Staying Ahead of the Competition: From Cost Control to Success
In today’s business environment, effective cost management is critical for sustaining profitability and competitiveness. Approximately 80% of costs are fixed during the product development stage creating challenges for procurement or manufacturing teams to remove significant costs further in the production cycle.
Strategic cost management holds significant importance across various domains, including product development, the manufacturing process and supply chain management. As Sam Walton, founder of Walmart and Sam’s Club said, "Control your expenses better than your competition. This is where you can always find the competitive advantage."
It’s Not Just Cutting Costs: It's Long-Term Competitiveness
Product development and pricing strategies are pivotal in determining a product’s competitiveness in the market. At IKEA pricing is the foundation of their product development. Executives have been quoted saying, "We design the price tag first, and then develop the product to match it." They design for cost from the outset and build a supply chain that turns that design into a scalable, profitable business. According to a Harvard Business Review article: “Companies that manage to outmaneuver competitors on price have mastered the art of shaving prices to gain volume without provoking competitive retaliation.”
Should Cost: See What’s Hidden, Save What Matters
By breaking down the cost elements of a product, Should Cost Modelling facilitates a deeper understanding of cost drivers, enabling businesses to identify opportunities to reduce cost throughout the product lifecycle. It’s a bottom-up, data-driven approach that breaks a product or service into its individual cost elements and then reconstructs the total cost from scratch.

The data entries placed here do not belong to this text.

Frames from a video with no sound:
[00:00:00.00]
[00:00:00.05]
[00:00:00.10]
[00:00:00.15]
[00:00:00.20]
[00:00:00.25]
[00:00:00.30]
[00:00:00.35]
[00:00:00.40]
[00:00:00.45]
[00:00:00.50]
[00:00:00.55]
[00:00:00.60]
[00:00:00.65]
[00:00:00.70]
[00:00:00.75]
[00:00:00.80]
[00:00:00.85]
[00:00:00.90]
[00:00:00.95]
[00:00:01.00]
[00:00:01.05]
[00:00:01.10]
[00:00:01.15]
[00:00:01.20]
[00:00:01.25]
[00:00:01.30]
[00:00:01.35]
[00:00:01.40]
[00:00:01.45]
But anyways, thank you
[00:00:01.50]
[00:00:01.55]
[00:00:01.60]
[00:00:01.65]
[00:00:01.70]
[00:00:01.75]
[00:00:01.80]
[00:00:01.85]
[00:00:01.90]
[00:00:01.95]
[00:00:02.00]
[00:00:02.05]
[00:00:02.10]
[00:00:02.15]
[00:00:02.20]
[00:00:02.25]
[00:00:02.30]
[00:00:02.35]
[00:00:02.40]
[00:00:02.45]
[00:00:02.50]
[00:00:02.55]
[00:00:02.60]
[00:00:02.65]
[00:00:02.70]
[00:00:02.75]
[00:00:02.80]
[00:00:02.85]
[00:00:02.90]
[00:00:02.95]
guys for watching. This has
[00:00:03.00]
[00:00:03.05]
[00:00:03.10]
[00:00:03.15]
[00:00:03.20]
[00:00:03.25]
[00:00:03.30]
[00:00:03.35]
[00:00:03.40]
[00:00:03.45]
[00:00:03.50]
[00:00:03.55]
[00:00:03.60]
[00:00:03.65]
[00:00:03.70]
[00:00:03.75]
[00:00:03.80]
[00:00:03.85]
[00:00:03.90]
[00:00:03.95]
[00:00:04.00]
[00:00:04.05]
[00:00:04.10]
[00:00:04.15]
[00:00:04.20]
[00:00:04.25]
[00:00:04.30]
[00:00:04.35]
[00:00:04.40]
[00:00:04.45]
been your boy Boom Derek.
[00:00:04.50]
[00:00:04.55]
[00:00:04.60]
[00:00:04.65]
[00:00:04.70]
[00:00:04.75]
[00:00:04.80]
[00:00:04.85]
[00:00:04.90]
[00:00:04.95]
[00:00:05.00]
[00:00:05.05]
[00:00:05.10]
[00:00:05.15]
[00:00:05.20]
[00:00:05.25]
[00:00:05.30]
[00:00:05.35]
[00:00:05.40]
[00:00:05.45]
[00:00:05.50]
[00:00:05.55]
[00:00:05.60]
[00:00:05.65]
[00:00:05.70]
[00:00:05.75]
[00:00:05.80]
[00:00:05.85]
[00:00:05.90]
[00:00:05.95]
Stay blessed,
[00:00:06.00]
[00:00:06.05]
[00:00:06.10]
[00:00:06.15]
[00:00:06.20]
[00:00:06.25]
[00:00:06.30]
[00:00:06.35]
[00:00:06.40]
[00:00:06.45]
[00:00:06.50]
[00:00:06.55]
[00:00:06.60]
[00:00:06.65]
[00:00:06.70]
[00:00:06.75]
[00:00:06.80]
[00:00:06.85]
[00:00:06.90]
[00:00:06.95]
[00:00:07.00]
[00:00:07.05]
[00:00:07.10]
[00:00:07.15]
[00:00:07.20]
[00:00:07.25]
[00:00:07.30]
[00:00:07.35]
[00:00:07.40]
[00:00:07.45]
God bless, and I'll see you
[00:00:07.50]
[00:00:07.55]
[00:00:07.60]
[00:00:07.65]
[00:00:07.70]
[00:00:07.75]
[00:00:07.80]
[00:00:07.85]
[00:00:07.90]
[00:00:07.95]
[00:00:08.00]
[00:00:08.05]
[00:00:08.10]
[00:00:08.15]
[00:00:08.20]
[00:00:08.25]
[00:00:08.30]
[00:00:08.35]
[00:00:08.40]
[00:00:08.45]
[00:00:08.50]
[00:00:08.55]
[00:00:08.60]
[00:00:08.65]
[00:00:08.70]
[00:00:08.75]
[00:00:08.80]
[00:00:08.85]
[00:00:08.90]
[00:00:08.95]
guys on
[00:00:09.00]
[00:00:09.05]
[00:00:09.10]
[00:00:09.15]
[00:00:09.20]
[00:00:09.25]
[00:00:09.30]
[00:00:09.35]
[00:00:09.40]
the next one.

For example, Carrier, a global manufacturer best known for heating, ventilation, air conditioning, and refrigeration (HVAC/R) systems, cost engineering team adopted digital manufacturing simulations to build granular should-cost models for complex parts such as compressor rotors, which involve intricate processes like cylindrical grinding and sand casting. By using 80+ digital factory configurations, they gained insight into key cost drivers including tight tolerances enabling more effective supplier negotiation and internal costing decisions.
Lifecycle Costing: Win the Long Game
Assessing the total cost of a product over its entire lifecycle helps businesses understand the long-term cost implications of design and manufacturing decisions, thereby informing pricing strategies and identifying areas for cost reduction.
Organizations such as New York City Transit, U.S. Army Corps of Engineers and Caterpillar leveraged lifecycle costing looking at all costs from acquisition/development through its use and then the eventual disposal. Each organization saw alignment with total cost efficiency over the life of the product that enhanced financial planning and sustainability.
Efficiency Through Commonality
When organizations analyze the commonality of parts across products, they gain the insight to bundle sourcing into strategic packages. This approach drives economies of scale, simplifies supplier relationships, reduces inventory complexity, and promotes standardization and interchangeability. This ultimately delivers cost savings and demonstrates operational agility.
Smart Materials, Lower Impact
Companies are also noticing how Commodity Packaging supports ESG goals. In fact, Unilever standardized packaging components and materials across product lines, improving recyclability rates, reduced virgin plastic use, and cut CO₂ emissions in logistics. All of this fed directly into their annual ESG performance metrics and CDP disclosures.
Cost-Smart Supply Networks
Smart sourcing starts with choosing partners for value, not just price. By targeting suppliers who consistently deliver high-quality materials or services at competitive rates, companies can trim procurement costs and strengthen supply-chain performance. When combined with Should-Cost modeling, this approach pinpoints the most cost-effective regions and supplier options turning sourcing into a strategic advantage.
Negotiations as a Cost Lever
According to Linda E. Ginzel, Clinical Professor of Managerial Psychology, University of Chicago Booth School of Business, "Negotiation is the essential leadership skill for those creating a different future."
In this case, the different future leaders seek involves securing favorable terms with suppliers, including pricing discounts, bulk purchase agreements, and flexible payment terms, therefore directly impacting supply chain costs. Tools such as Should Cost modelling and Zero-Based estimates allow procurement to design fact-based negotiations by intrinsically understanding the bottom-up cost drivers of a product or service, including materials, labour, and overhead costs.
Turning Cost Awareness into Production Savings
Manufacturing processes constitute a significant portion of overall expenditure for many businesses. These costs are not just an operational metric; they are a strategic lever. Reducing them directly impacts profitability, enables competitive pricing, strengthens supply chain resilience, and supports sustainability goals.
Designing Smarter to Unlock Market Success
Cost excellence is the foundation of market excellence. As cost pressures and market complexity continue to rise, organizations that embed cost excellence into their DNA will not only remain competitive but also unlock new opportunities for innovation, growth, and sustainability. In an environment where efficiency and agility determine market leadership, cost excellence becomes the foundation on which lasting competitiveness is built.